In [None]:
!git clone https://github.com/gotec/git2net-tutorials
import os
os.chdir('git2net-tutorials')
!pip install -r requirements.txt
os.chdir('..')
!git clone https://github.com/gotec/git2net git2net4analysis

In [None]:
import sqlite3
import pandas as pd
import os
import git2net
import matplotlib.pyplot as plt
import seaborn as sns
from datetime import timedelta
from collections import defaultdict

# Database analysis

In this tutorial, we will take a closer look at the database mined by `git2net`.
Before doing so, we again mine a new database from scratch to start with a clean base.

In [None]:
# We assume a clone of git2net's repository exists in the folder below following the first tutorial.
git_repo_dir = 'git2net4analysis'

# Here, we specify the database in which we will store the results of the mining process.
sqlite_db_file = 'git2net4analysis.db'

# Remove database if exists
if os.path.exists(sqlite_db_file):
    os.remove(sqlite_db_file)
    
git2net.mine_git_repo(git_repo_dir, sqlite_db_file)
git2net.disambiguate_aliases_db(sqlite_db_file)

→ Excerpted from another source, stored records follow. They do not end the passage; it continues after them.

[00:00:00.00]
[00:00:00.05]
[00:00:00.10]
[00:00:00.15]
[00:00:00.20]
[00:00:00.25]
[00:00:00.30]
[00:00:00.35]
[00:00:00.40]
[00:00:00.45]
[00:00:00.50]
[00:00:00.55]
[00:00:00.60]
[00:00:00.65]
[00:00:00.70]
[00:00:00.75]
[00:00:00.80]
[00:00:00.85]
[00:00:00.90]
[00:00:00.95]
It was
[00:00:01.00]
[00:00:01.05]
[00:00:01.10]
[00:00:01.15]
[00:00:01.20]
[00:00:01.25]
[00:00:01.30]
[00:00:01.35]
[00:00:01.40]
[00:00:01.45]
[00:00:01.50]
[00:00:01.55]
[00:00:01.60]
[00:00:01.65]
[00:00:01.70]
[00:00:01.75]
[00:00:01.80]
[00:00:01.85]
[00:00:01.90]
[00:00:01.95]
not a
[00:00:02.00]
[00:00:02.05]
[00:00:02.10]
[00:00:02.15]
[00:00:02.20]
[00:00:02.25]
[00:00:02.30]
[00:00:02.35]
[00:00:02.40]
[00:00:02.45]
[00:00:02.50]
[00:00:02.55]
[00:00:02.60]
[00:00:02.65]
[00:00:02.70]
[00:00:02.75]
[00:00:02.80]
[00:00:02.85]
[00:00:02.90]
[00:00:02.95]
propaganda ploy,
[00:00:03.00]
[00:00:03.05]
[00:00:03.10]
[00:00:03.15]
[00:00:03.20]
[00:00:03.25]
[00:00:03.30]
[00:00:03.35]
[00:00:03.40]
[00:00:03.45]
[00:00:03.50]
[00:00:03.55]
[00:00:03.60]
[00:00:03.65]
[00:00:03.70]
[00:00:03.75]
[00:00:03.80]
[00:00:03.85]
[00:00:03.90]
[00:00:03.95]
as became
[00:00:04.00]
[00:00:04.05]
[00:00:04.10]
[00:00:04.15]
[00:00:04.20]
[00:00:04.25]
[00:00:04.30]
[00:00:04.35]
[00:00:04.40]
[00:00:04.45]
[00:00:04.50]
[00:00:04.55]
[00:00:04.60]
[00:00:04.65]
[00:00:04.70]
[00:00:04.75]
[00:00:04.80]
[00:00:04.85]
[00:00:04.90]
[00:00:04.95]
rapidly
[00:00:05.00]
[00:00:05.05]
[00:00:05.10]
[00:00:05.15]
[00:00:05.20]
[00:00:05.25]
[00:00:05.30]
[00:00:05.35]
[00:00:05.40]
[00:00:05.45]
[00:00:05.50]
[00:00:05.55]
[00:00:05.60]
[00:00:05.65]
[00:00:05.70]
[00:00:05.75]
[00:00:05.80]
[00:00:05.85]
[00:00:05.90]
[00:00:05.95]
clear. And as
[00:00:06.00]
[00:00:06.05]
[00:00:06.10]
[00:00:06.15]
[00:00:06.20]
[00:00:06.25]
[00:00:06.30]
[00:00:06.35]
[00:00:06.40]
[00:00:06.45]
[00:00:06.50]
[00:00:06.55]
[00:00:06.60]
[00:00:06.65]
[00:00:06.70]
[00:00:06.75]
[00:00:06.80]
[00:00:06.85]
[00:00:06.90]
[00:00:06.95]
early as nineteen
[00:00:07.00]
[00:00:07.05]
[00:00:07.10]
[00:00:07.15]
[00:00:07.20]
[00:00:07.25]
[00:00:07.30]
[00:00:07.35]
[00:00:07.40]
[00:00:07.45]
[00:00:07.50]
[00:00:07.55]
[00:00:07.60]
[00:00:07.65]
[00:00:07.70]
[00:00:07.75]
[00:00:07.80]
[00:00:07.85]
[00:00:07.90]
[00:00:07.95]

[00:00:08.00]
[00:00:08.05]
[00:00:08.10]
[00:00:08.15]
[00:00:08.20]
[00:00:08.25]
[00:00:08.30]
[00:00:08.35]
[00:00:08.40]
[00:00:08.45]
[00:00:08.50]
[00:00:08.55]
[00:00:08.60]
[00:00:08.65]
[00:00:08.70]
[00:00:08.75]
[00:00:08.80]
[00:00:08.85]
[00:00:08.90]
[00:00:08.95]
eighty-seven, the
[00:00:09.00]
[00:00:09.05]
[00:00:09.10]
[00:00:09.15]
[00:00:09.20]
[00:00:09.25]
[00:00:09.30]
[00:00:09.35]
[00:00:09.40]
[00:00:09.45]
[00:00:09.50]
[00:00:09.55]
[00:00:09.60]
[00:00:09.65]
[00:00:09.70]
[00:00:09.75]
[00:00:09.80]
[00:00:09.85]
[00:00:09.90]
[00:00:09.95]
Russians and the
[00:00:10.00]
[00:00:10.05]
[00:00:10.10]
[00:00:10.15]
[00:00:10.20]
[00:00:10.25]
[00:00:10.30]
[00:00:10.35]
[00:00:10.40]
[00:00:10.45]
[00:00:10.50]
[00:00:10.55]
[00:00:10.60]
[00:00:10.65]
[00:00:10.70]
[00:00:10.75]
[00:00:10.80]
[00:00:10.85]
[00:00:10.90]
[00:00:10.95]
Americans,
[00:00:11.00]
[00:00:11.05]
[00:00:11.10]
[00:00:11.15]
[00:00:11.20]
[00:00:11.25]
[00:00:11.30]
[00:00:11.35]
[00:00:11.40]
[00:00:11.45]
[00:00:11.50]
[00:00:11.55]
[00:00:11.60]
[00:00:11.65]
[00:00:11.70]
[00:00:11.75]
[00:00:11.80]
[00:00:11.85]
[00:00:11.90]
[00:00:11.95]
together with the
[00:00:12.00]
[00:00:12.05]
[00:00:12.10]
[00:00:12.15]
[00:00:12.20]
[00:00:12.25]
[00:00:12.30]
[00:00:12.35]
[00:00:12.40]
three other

## Working with the database generated by `git2net`

### Using SQL

The resulting database stored in `sqlite_db_file` is an SQLite database.
In the second tutorial, we claimed that this database contains three tables: `_metadata`, `commits`, and `edits`.
Let's see how we can use a simple SQL query to confirm this.

In [None]:
con = sqlite3.connect(sqlite_db_file)
curr = con.cursor()
curr.execute("SELECT name FROM sqlite_master WHERE type='table';")
curr.fetchall()

Similarly, we can use SQL to query for the names of the contributors that we saw in the third tutorial.

In [None]:
curr.execute("SELECT DISTINCT author_name FROM commits")
curr.fetchall()

### Using pandas

Next, let's look at an alternative approach using the Python package `pandas`.
With this approach, we first load the database in a `pandas.DataFrame()`.
Then, the evaluation is much more comfortable as the `pandas` API includes a vast range of tools for statistical analysis and visualisation.

In [None]:
with sqlite3.connect(sqlite_db_file) as con:
    commits = pd.read_sql_query("SELECT * FROM commits", con)

commits.head(5)

With `head(5)`, we list all extracted features contained in `commits` for the first five commits.
How many records/commits does the history contain?

In [None]:
commits.shape

The first number reflects the number of records.
The second shows how many columns (i.e., features) are involved.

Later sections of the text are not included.